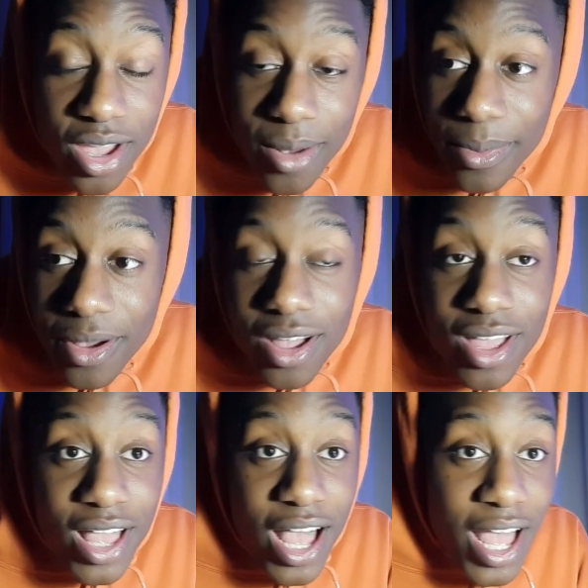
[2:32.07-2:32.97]
But
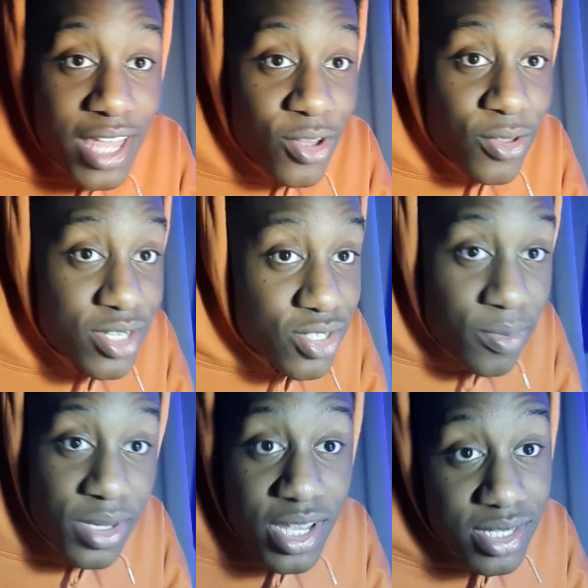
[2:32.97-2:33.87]
I know there's so
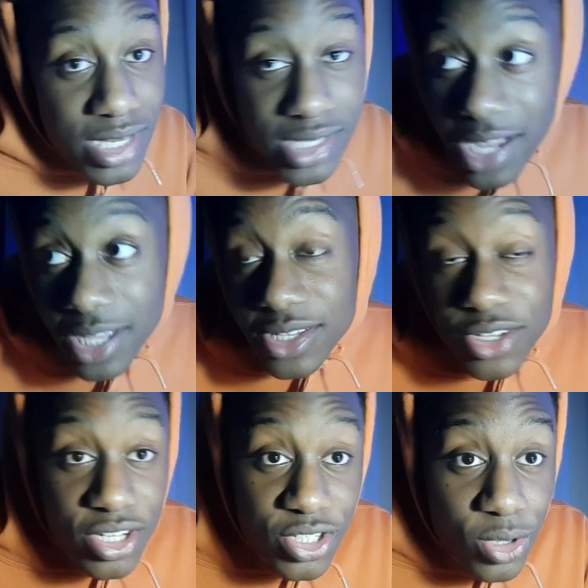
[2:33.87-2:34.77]
many other societies you
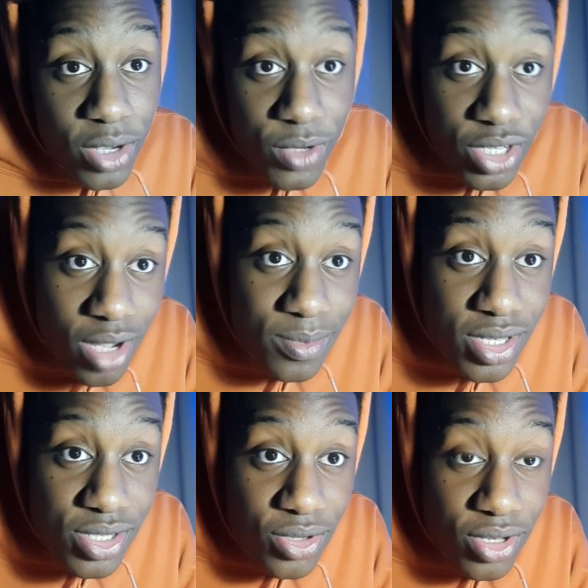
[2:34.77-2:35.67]
can join when you come to
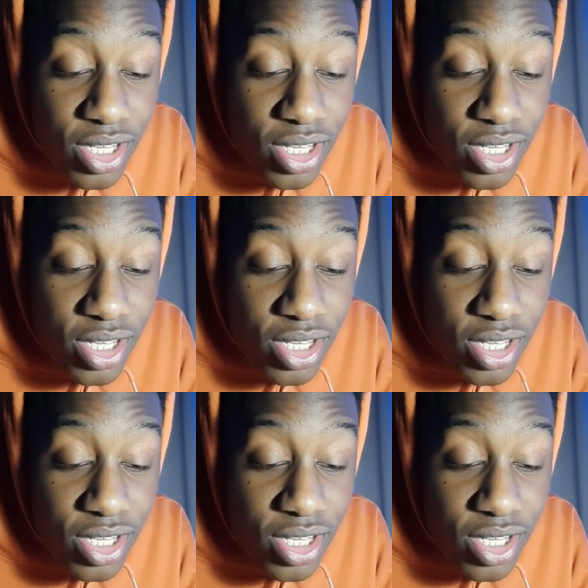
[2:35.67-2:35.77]
this uni.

§ ACTIVITY
Print the records again exactly, without the pictures.

§ TASK ANSWER
[2:32.07-2:32.97]
But
[2:32.97-2:33.87]
I know there's so
[2:33.87-2:34.77]
many other societies you
[2:34.77-2:35.67]
can join when you come to
[2:35.67-2:35.77]
this uni.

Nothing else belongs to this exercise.